Segment Open

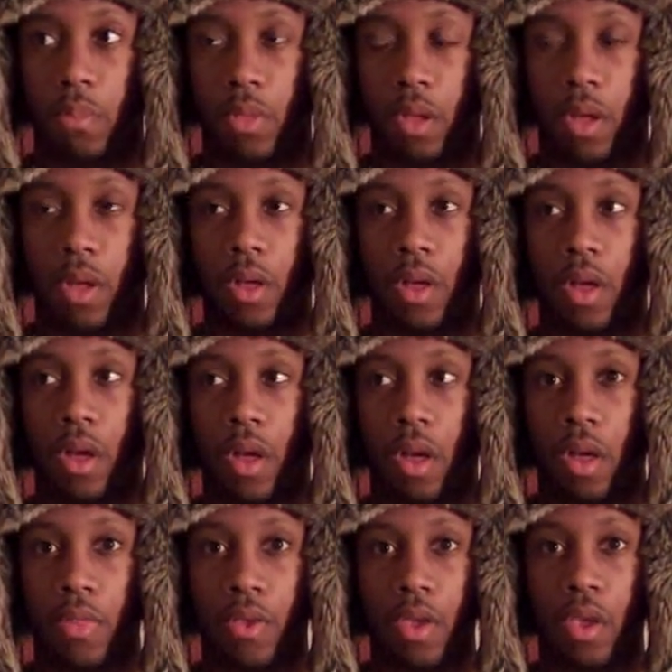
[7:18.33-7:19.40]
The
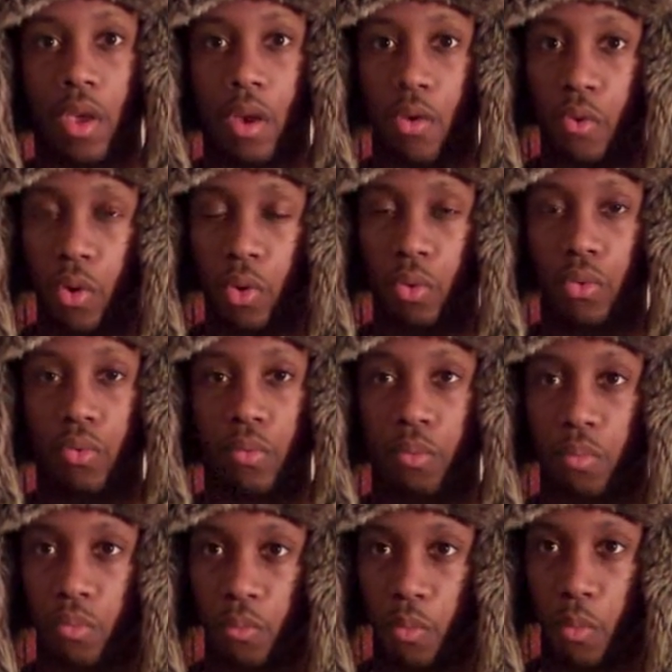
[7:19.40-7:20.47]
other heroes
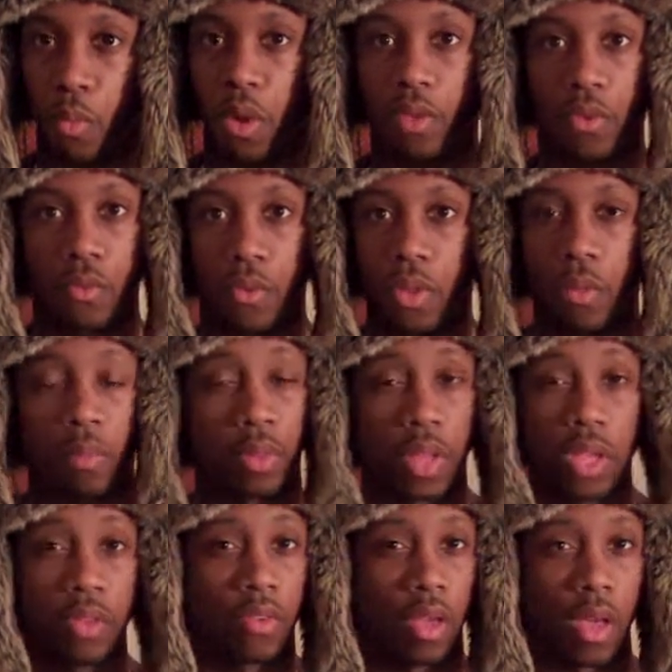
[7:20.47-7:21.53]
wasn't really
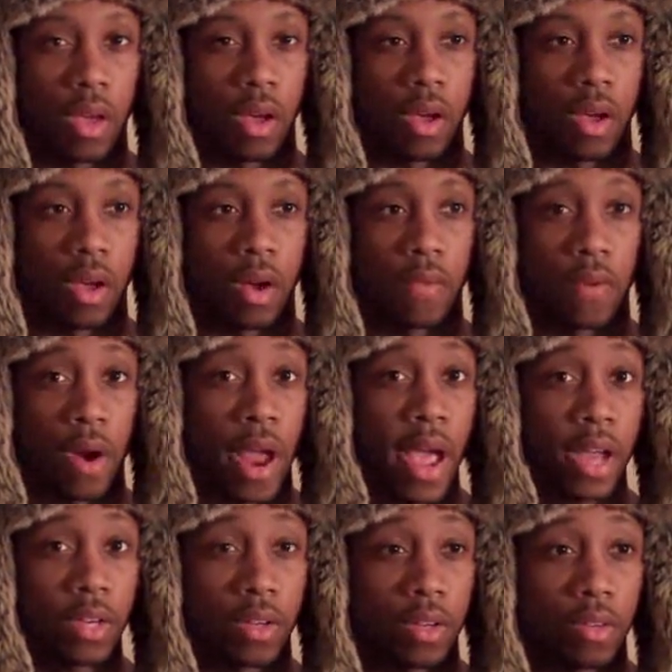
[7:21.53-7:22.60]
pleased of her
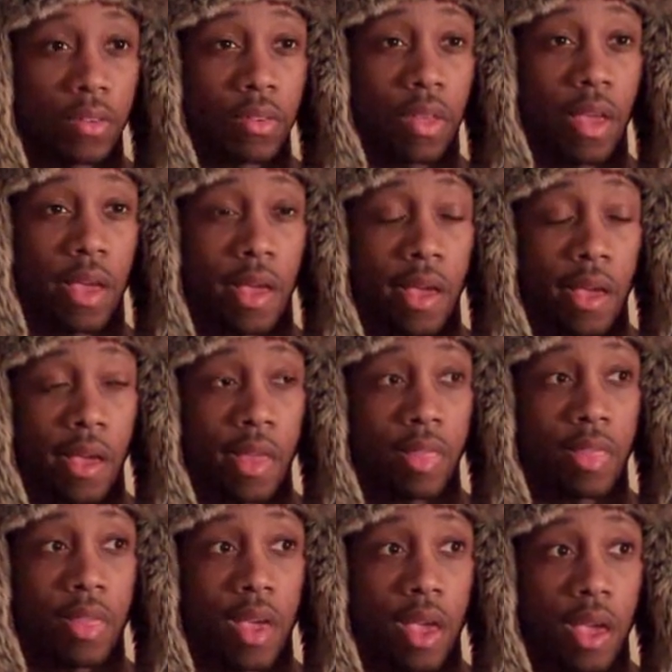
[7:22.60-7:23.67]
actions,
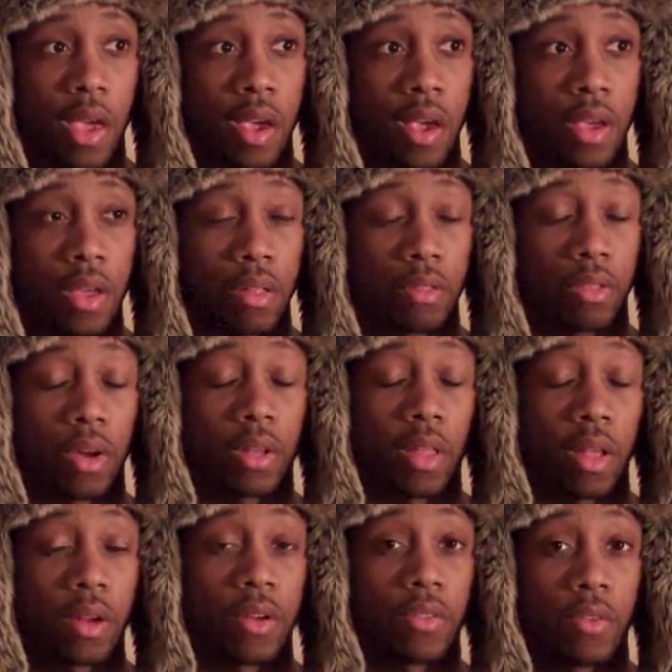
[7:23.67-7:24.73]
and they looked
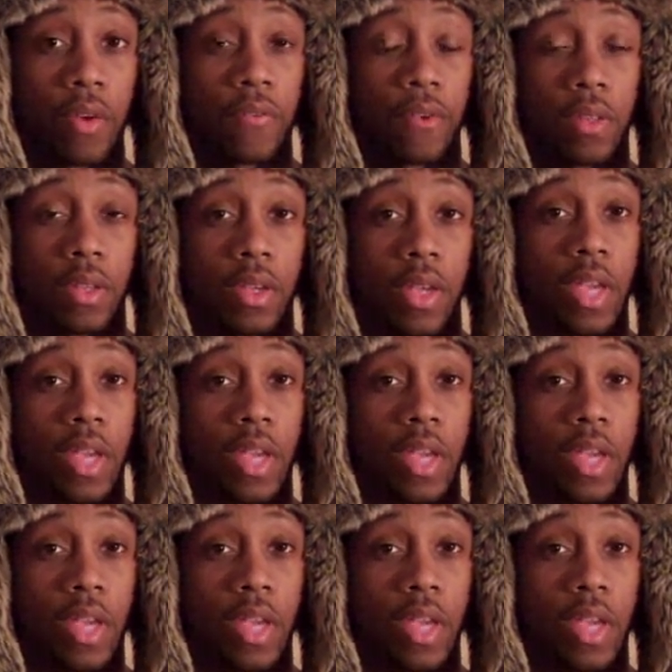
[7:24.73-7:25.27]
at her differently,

Segment Closed

Task brief: Copy every entry exactly, leaving out the pictures.

Task solution:
[7:18.33-7:19.40]
The
[7:19.40-7:20.47]
other heroes
[7:20.47-7:21.53]
wasn't really
[7:21.53-7:22.60]
pleased of her
[7:22.60-7:23.67]
actions,
[7:23.67-7:24.73]
and they looked
[7:24.73-7:25.27]
at her differently,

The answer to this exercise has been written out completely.